Morador da Maré vende óleo usado para financiar cinema na rua para crianças
Toda quinta, sexta e sábado, por volta das 19h, o músico Begha Silva, 56, escolhe um beco entre o sem fim de vielas que compõem o Complexo de favelas da Maré, na zona norte do Rio de Janeiro, e transforma a rua em um cinema a céu aberto. O público são as crianças do Complexo de cerca de 130 mil habitantes que correm de encontro ao músico a cada nova sessão.
Begha, que ganha a vida fazendo anúncios pela favela com uma caixa de som presa à inseparável bicicleta, teve a ideia em 2013, ao ver a curiosidade com que os pequenos acompanhavam o seu trajeto. Em novembro, orgulha-se, o ‘cinema no beco’ completa dois anos. “A comunidade não tem nada para as crianças”, diz. “Cinema é caro demais, tudo dentro do shopping. Muitos pais não têm nem como pagar a condução, muito menos o ingresso.”
Para financiar o projeto, passou a recolher óleo usado pelos moradores e vender. Pesquisou na internet e orçou em R$ 2 mil o equipamento necessário. “Pensei, vou morrer de tanto catar óleo, mas a causa é nobre”, diz. Acabou ganhando o projetor de uma rede de supermercados da comunidade, que ganhou um anúncio vitalício na traseira da bicicleta pela gentileza, e a lona, que faz às vezes de tela, de uma ONG.
Cinema tem pipoca e filmes escolhidos por votação
Com o dinheiro do óleo reciclado, vendido a R$ 0,80 o litro, compra a pipoca e o refrigerante servido às crianças. Também conseguiu melhorar a “tecnologia” de transmissão, que consiste no projetor preso à bicicleta e ligado através de uma gambiarra de fios à caixa de som e à tomada mais próxima, geralmente cedida por alguma das casas vizinhas. “Todo mundo quer ajudar. Um vizinho traz pipoca, outro refrigerante, outro bolo.”
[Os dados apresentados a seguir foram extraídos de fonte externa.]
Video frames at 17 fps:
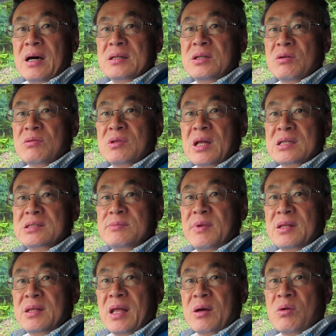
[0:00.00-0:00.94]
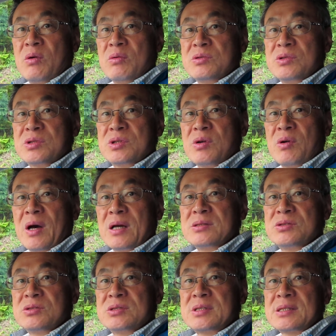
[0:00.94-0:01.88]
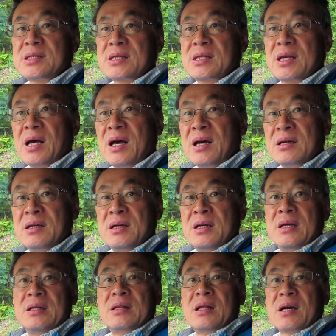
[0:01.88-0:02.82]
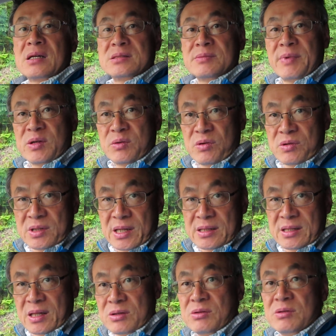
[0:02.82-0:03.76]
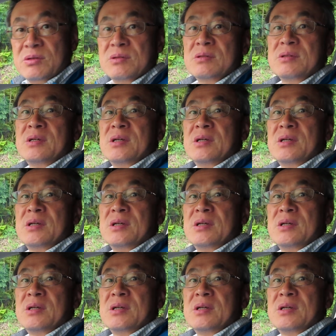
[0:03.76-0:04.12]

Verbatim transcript: 日本で初めて航空機を発注した先が中島飛行機だったという、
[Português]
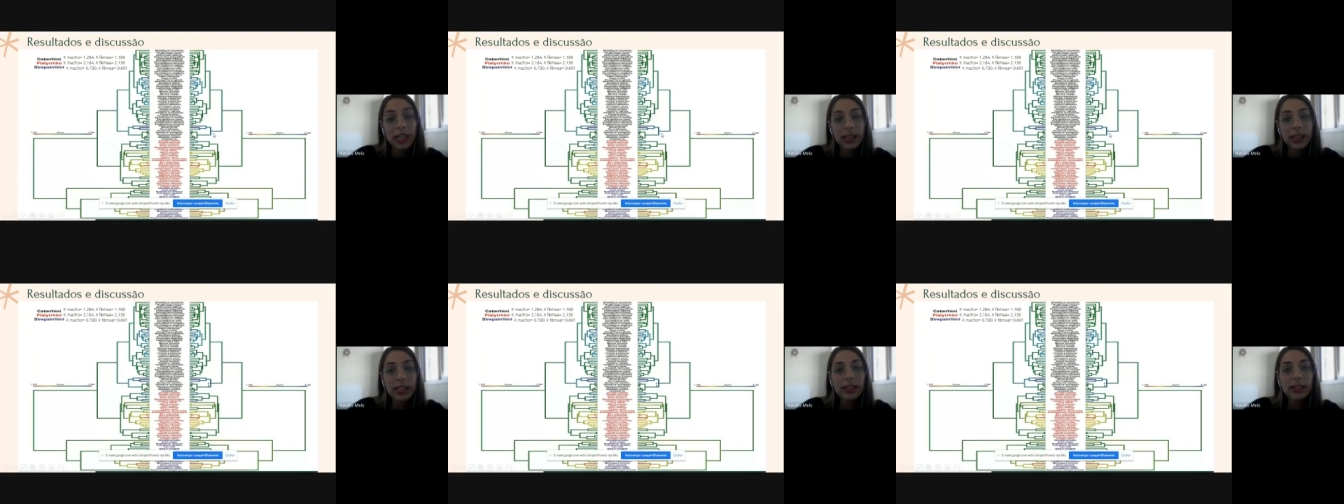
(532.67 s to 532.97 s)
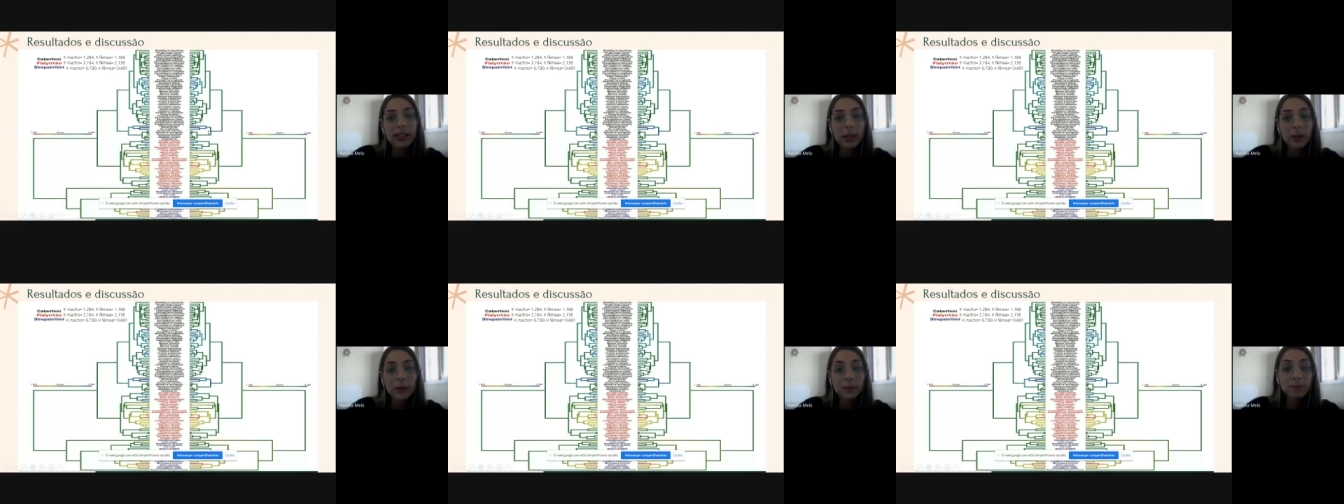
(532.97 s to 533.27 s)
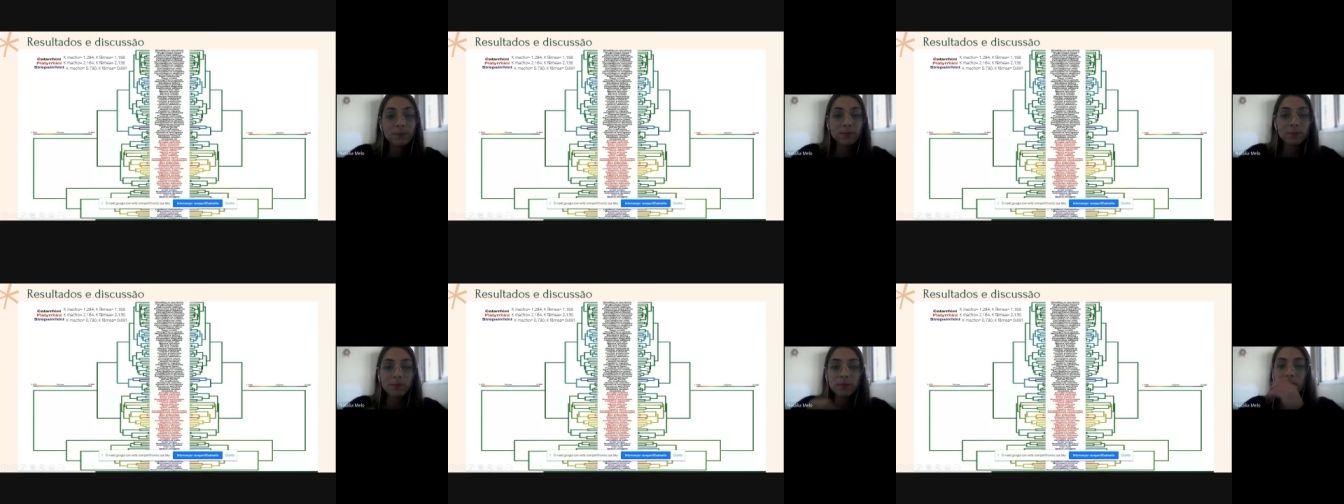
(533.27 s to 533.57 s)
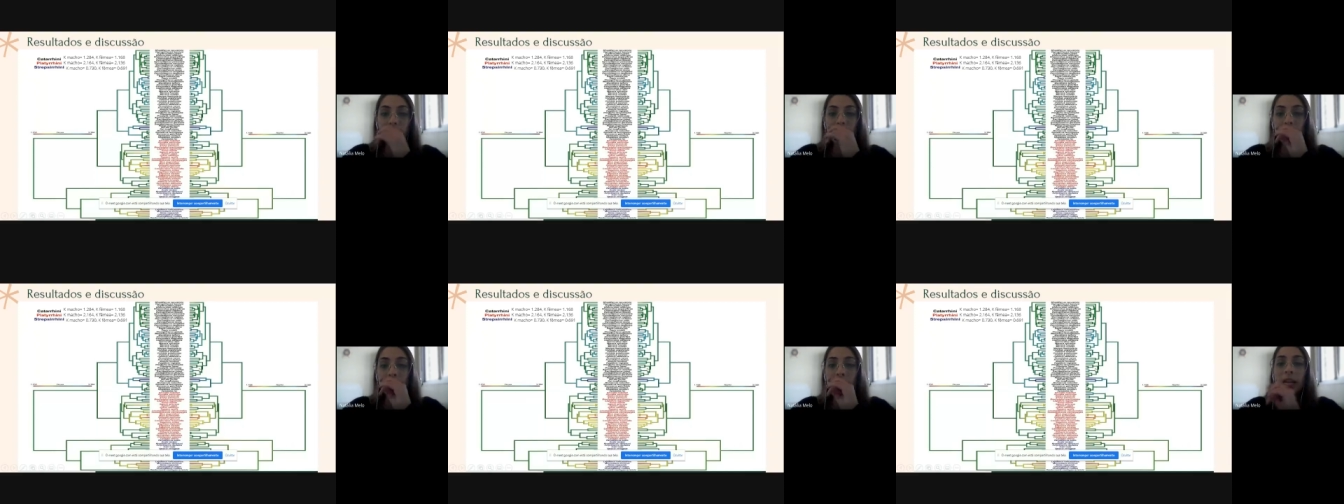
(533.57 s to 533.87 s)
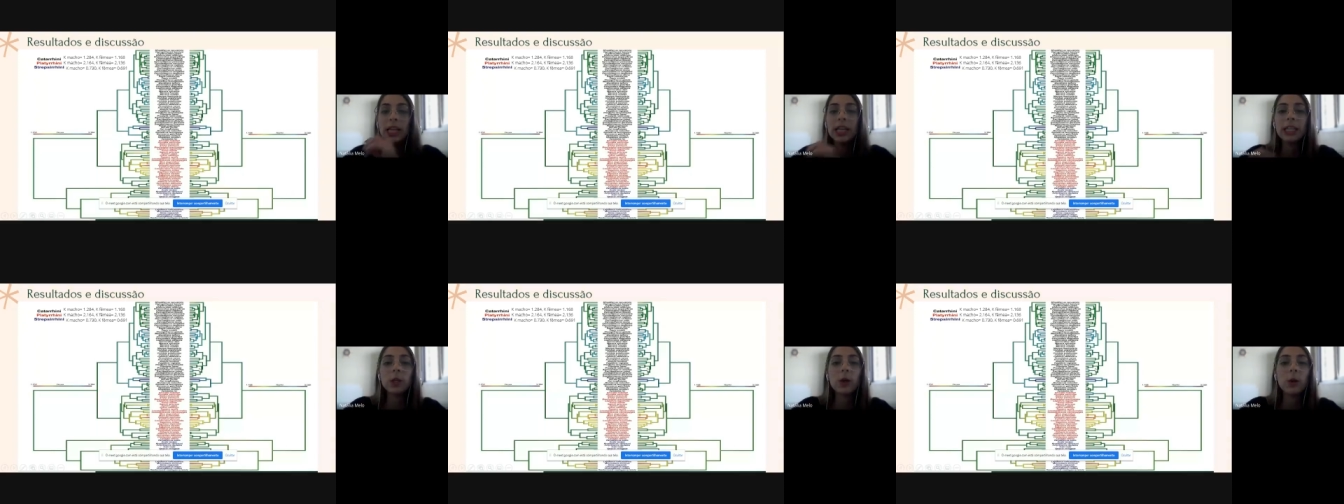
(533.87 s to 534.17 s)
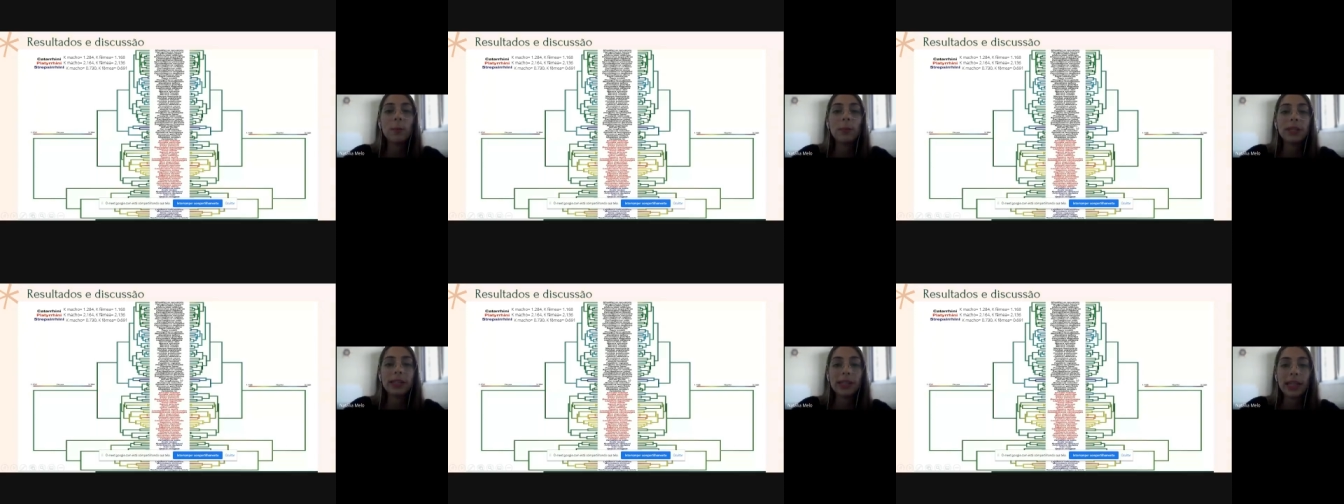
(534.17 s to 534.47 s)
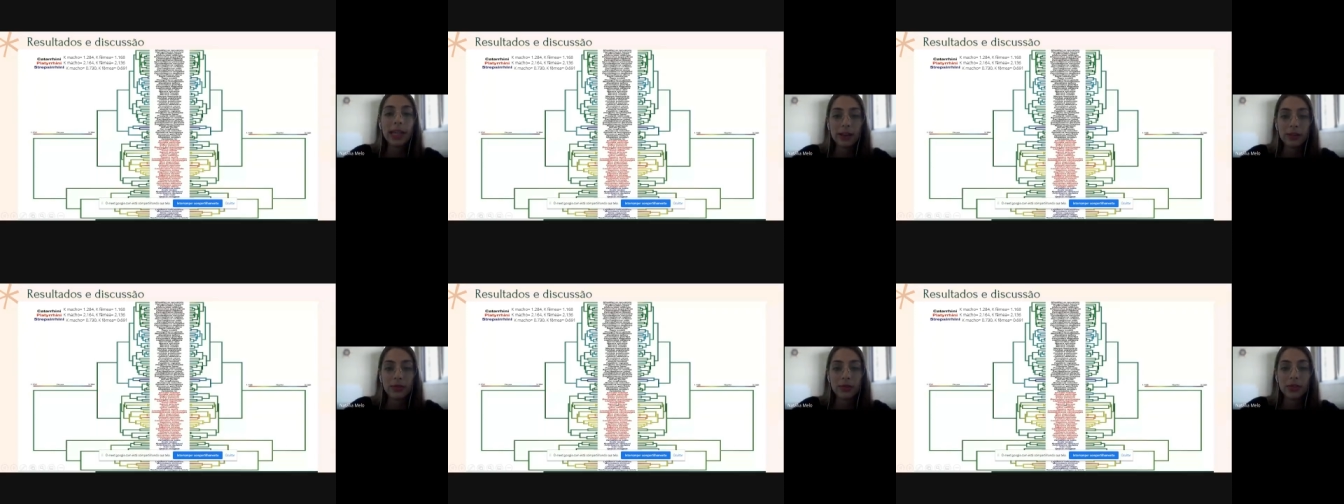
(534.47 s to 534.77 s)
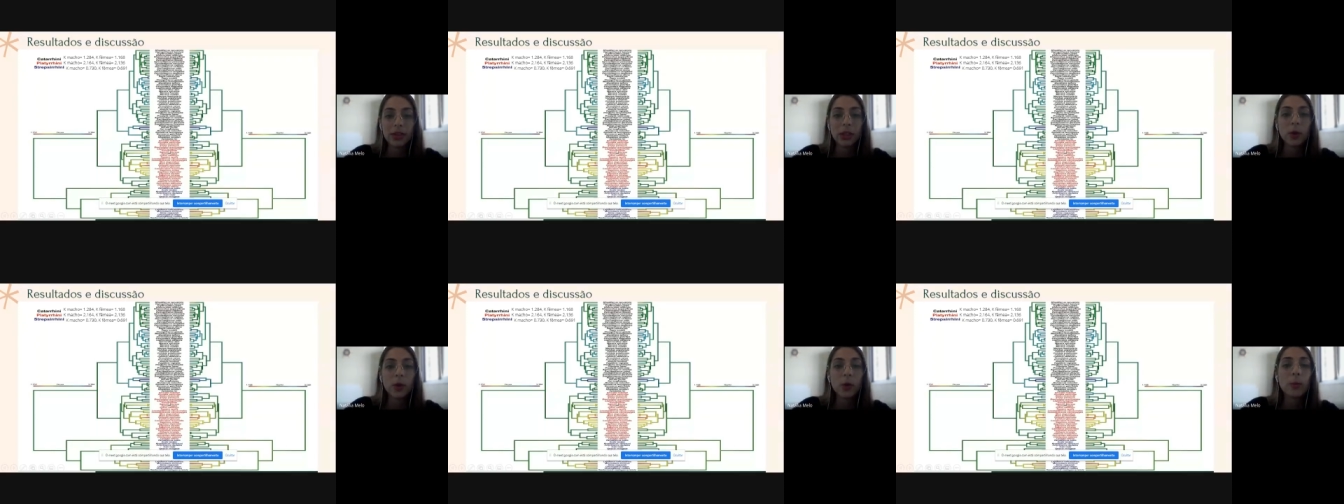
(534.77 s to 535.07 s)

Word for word: então, ele obteve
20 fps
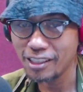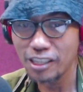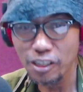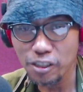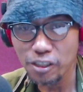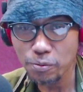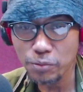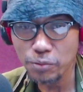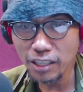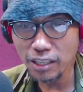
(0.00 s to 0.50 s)

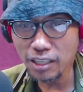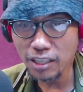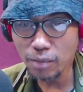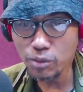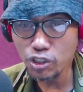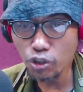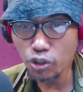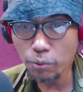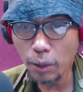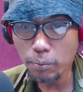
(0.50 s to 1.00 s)
pihaknya
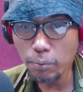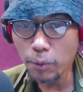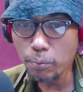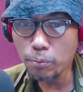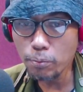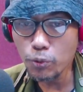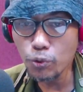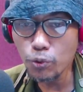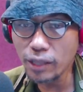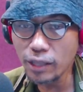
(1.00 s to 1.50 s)
mencoba
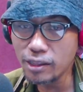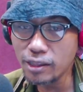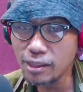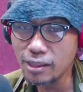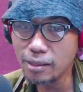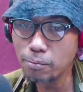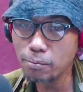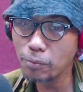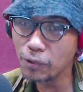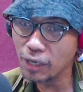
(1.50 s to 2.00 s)
membuat
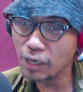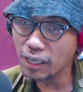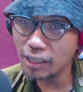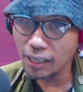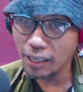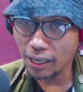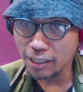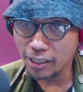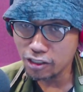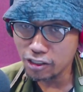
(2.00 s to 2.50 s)

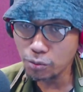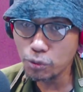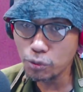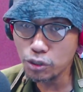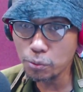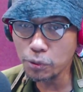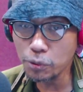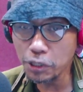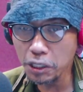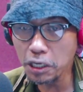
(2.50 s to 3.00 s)
mereka
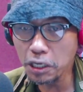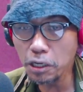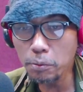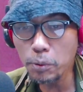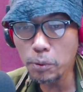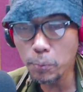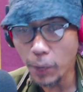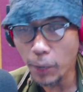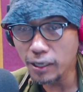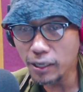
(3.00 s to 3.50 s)
semut-semut ini
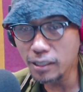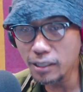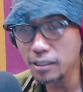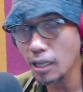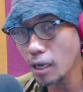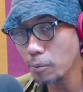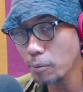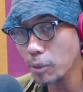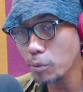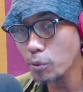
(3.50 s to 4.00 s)
lebih baik
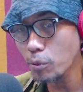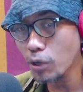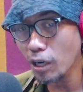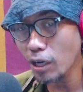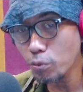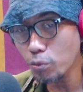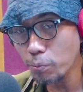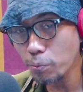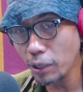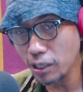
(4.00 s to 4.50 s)
dalam menemukan
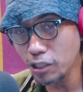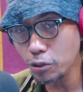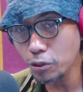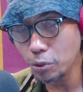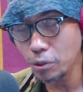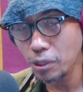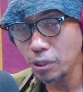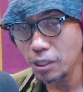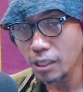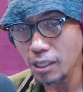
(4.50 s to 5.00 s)
umpan
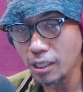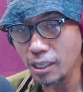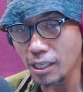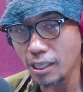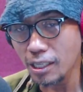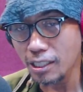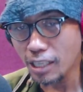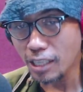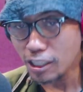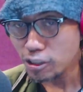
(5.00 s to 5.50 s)
itu
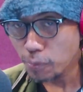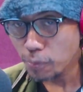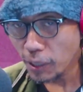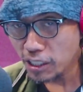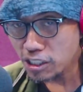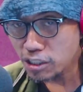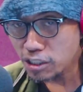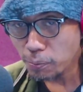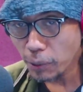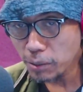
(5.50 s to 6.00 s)
dan
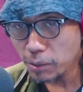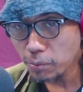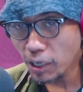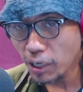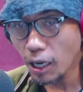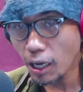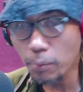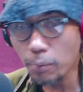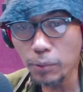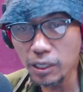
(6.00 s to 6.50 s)
semakin cepat
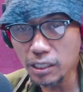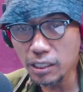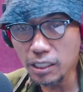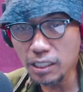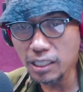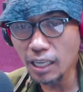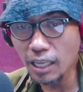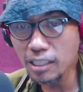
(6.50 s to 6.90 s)
mereka pergi dan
Nos dias de chuva, negocia o espaço com alguma associação de moradores, mas gosta mesmo de ver as imagens tomando às ruas da comunidade. Sentadas no chão, cerca de 30 crianças costumam acompanhar, animadas, às sessões.
Geralmente animações e 'blockbusters' infantis, os filmes - DVDs piratas comprados pelo músico-, são escolhidos pelas crianças. Se tiverem mais meninos, lembra, é comum o ogro Shrek vencer a votação; se o público for de meninas, não tem jeito. A rua se enche com as músicas do conto de fadas "Frozen".
Antes Begha faz questão de passar um pequeno clipe com uma de suas músicas lembrando aos pequenos a importância de preservar a natureza, principal tema de suas canções. Sua única filha, Taína, 14, foi batizada em homenagem ao filme homônimo que conta as aventuras de uma indiazinha defendendo a Amazônia.
No começo do ano, Begha venceu um edital da prefeitura do Rio que premia ações em favelas. Quando receber a verba, planeja comprar uma bicicleta nova e desenvolver uma cartilha ensinando o ofício do cinema sob duas rodas para que outras pessoas possam reproduzir a experiência em suas próprias comunidades.
“Amanhã eles vão crescer e vão lembrar, ‘tinha um cara que quando eu era criança fazia um cinema com uma bicicleta’ e quem sabe isso ajude eles de alguma forma”, diz, enquanto prepara a sessão do dia 23.